Under acute treatment, the guidelines say that 300mg aspirin should be given as soon as possible after the onset of stroke symptoms, providing a diagnosis of haemorrhage is unlikely. No other drug aimed at the treatment of stroke should be given unless as part of a randomised control trial. "For most drugs, the evidence is simply too weak to recommend use at this point," say the guidelines.
Local policies should be agreed for the early management of hypertension, hyperglycaemia, hydration and pyrexia. Centrally acting drugs should be avoided.
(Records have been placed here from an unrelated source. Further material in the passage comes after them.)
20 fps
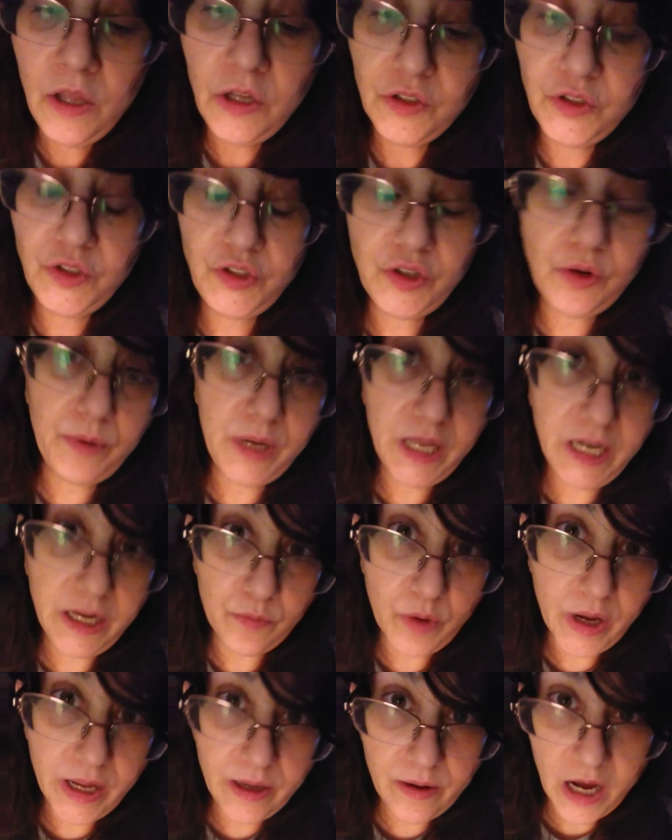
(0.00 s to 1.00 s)
So
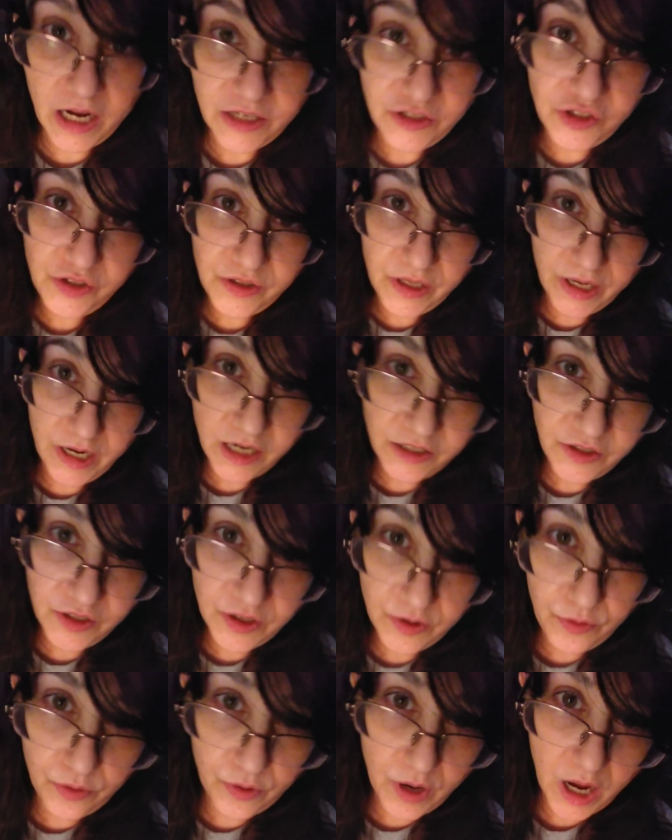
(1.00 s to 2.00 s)
anyway, I just thought I'd
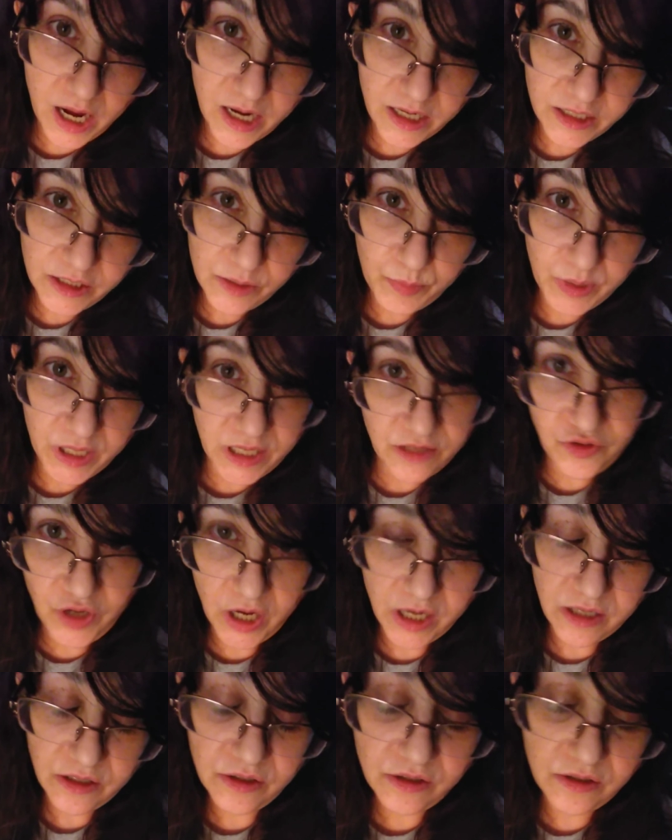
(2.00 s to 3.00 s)
tell you guys, because
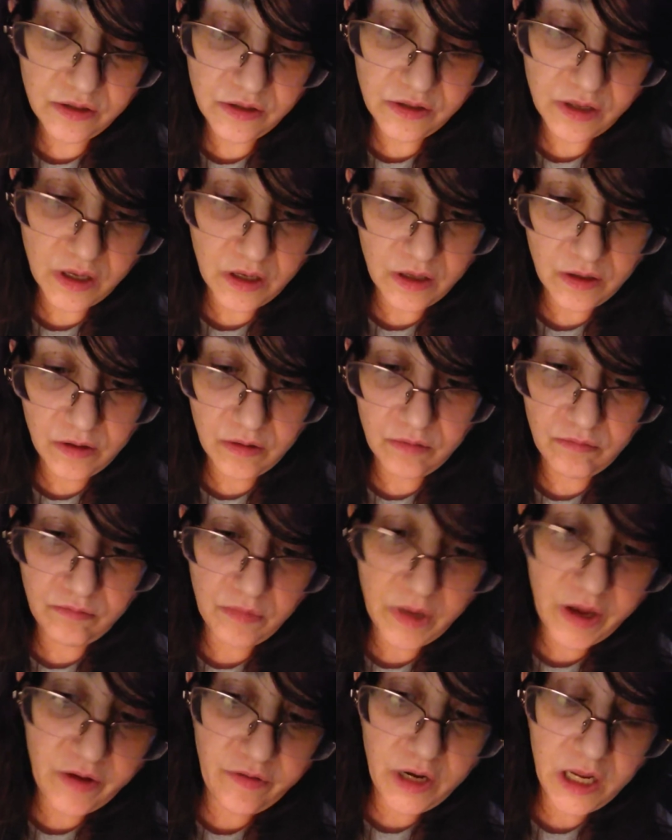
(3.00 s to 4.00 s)
yes,
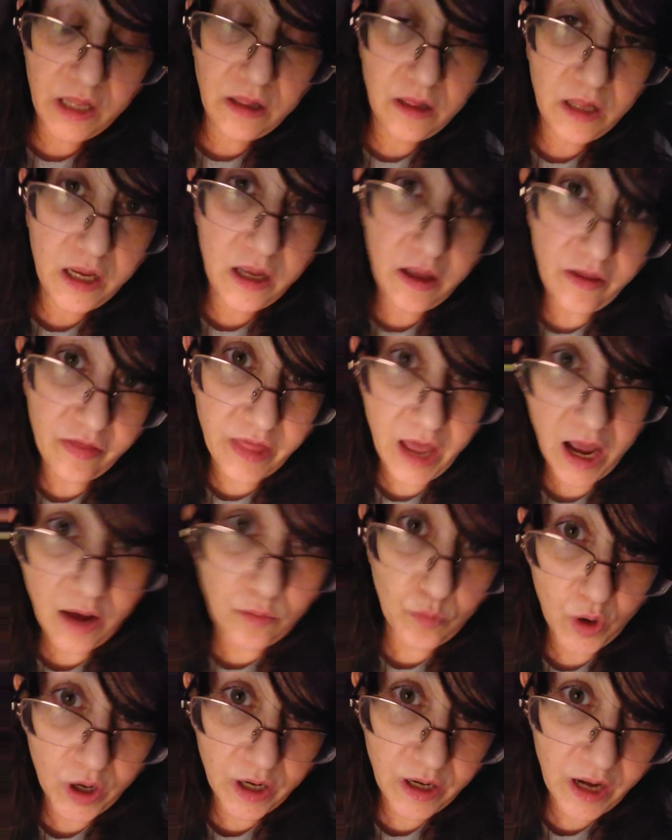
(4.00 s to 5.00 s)
evidently that
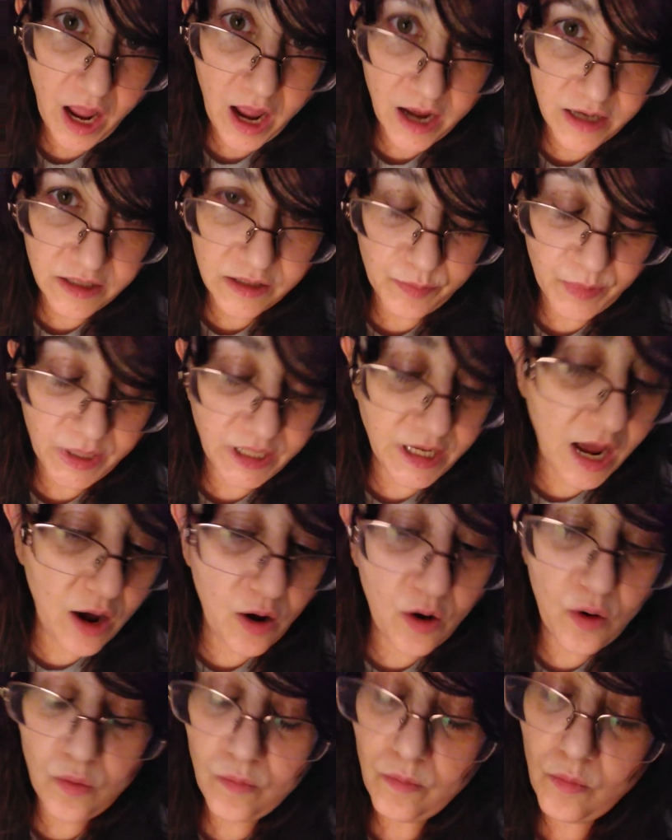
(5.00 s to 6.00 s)
one has me.
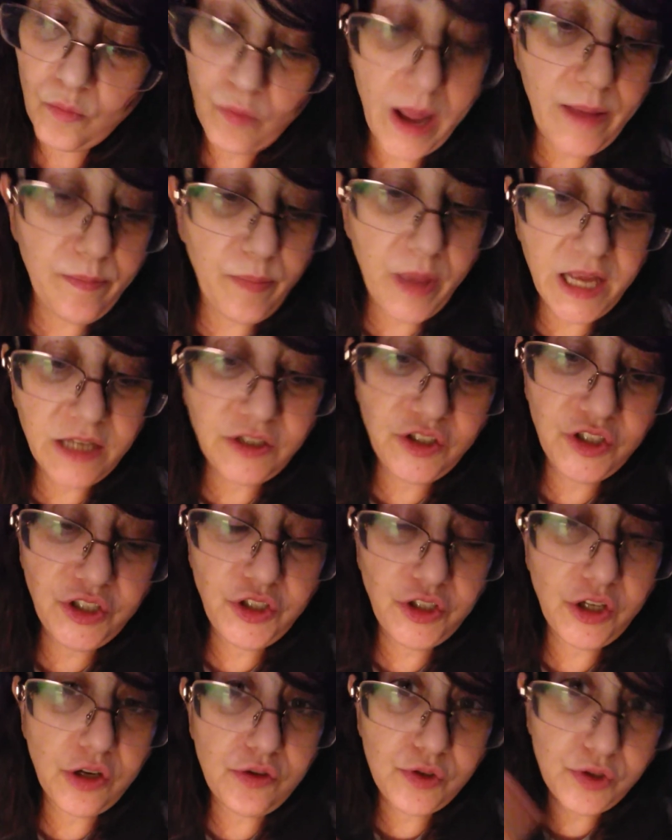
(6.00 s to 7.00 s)
Now, White Pages
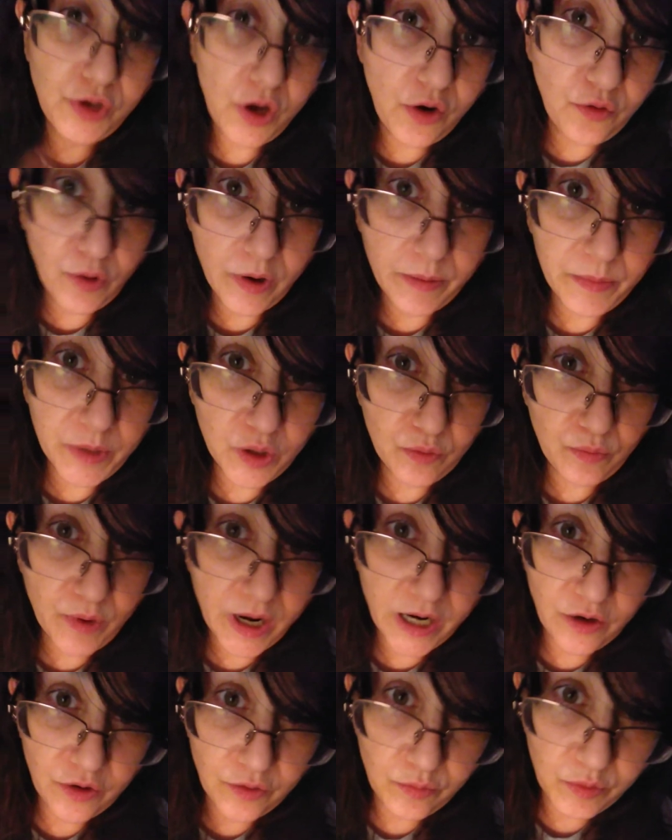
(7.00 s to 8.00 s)
shows no criminal
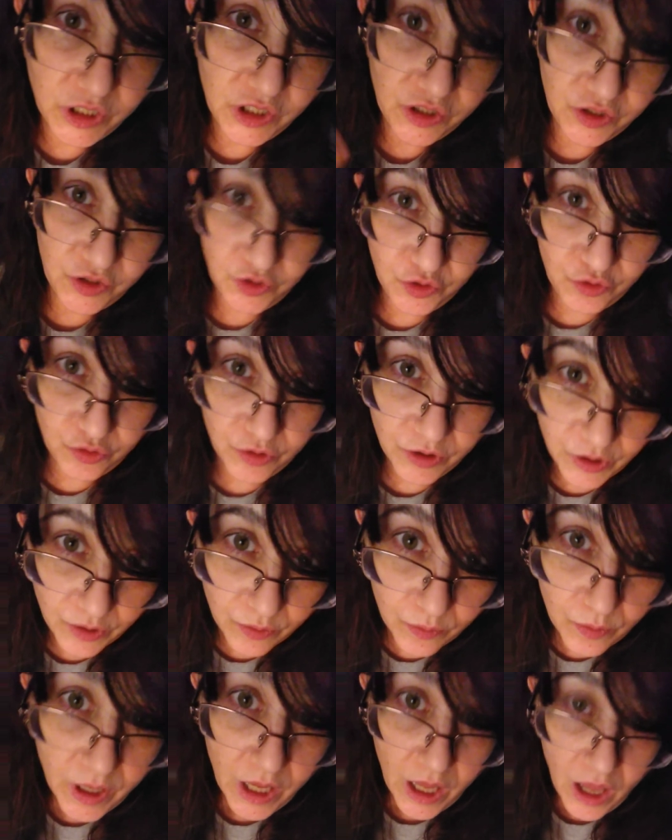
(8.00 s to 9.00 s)
record, which is
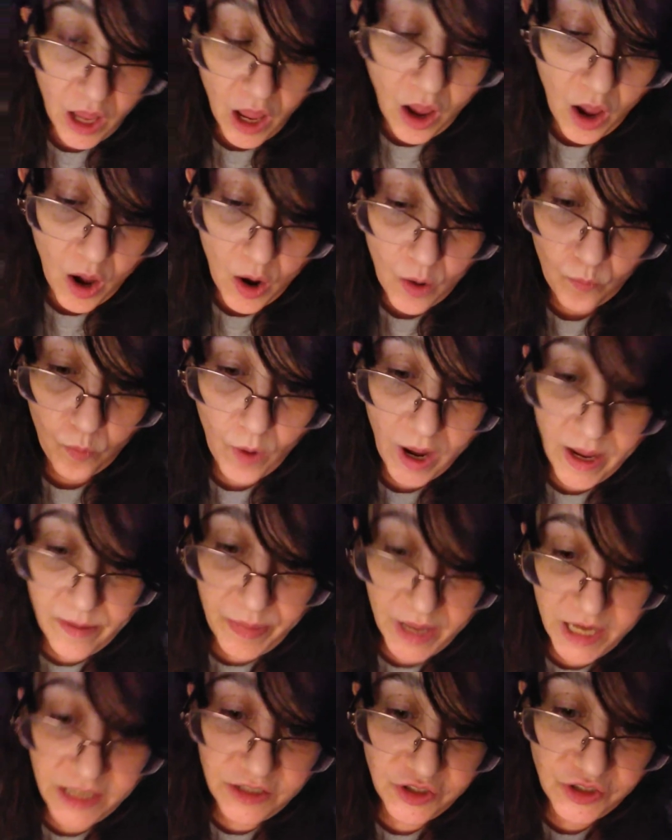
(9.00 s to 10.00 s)
true. White
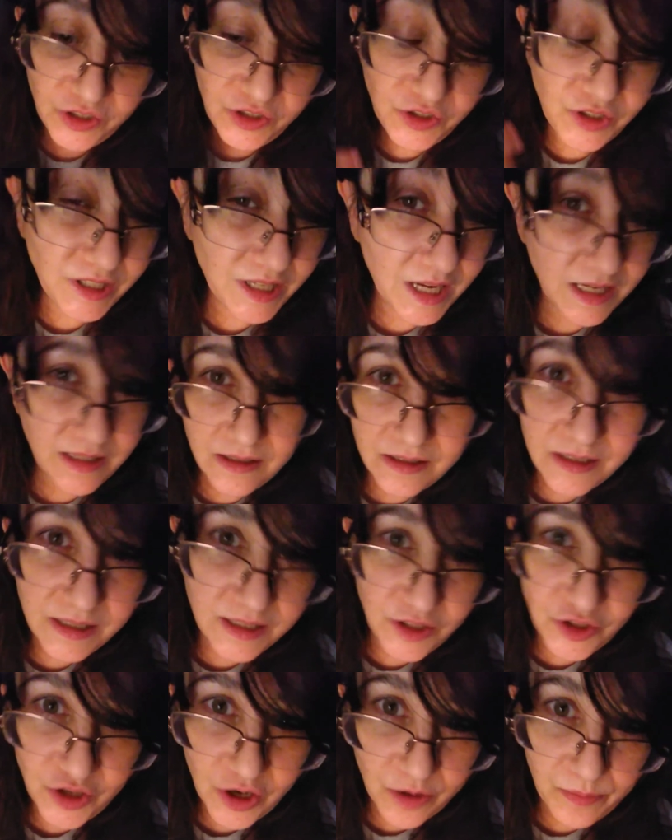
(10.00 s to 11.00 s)
Pages doesn't
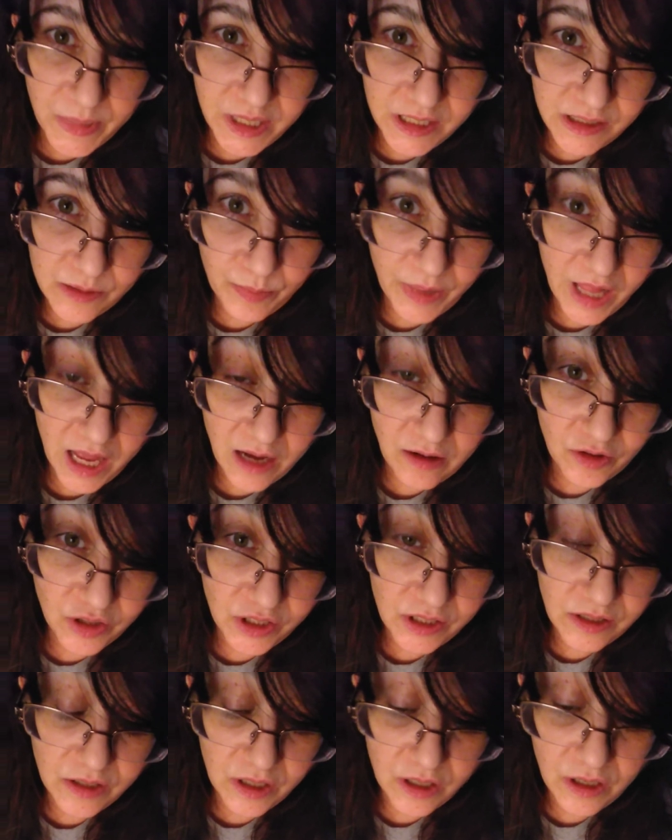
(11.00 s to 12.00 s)
show me as
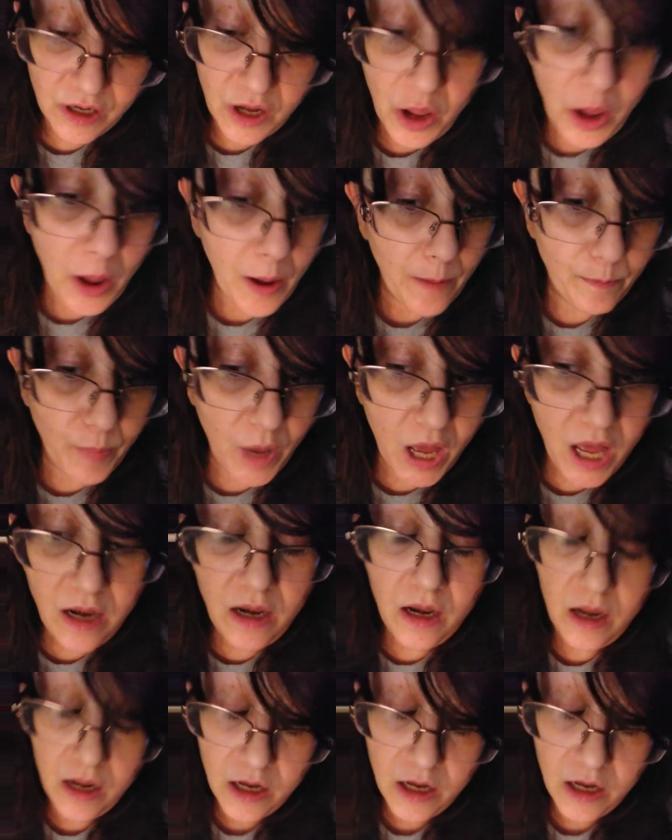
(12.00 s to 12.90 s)
blacklisted. But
Thrombolytic treatment with alteplase (tissue plasminogen activator, tPA) should only be given within three hours of the onset of symptoms, providing haemorrhage has been excluded, and in specialist centres. (This is currently an unlicensed use of the drug.)
Both aspirin (75-300mg daily) and compression stockings (for patients with weak or paralysed legs) should be given to patients to prevent venous thromboembolism, the guidelines say. Prophylactic anticoagulation should not be used routinely. An injection of botulinum toxin should be considered for patients with disabling or distressing spasticity.
In terms of long-term management, the guidelines say that secondary prevention of stroke or other cardiovascular event includes treatment for hypertension and antiplatelet treatment. Aspirin (50-300mg daily) (or aspirin and dipyridamole or, if aspirin is not tolerated, clopidogrel) should be given to all patients not on anticoagulation. Treatment with statins should be considered. Anticoagulation therapy should be given to all patients with atrial fibrillation (unless contraindicated) and considered for other patients.
"National Clinical Guidelines for Stroke", available from the RCP Publications Unit (tel 020 7935 1174 ext 254) price £22. Also available on the College's website (www.rcplondon.ac.uk/college/ceeu_stroke_home.htm).
A leaflet has also been produced for patients, and is available from RCP Publications (20 leaflets £10; one leaflet is supplied with the full report).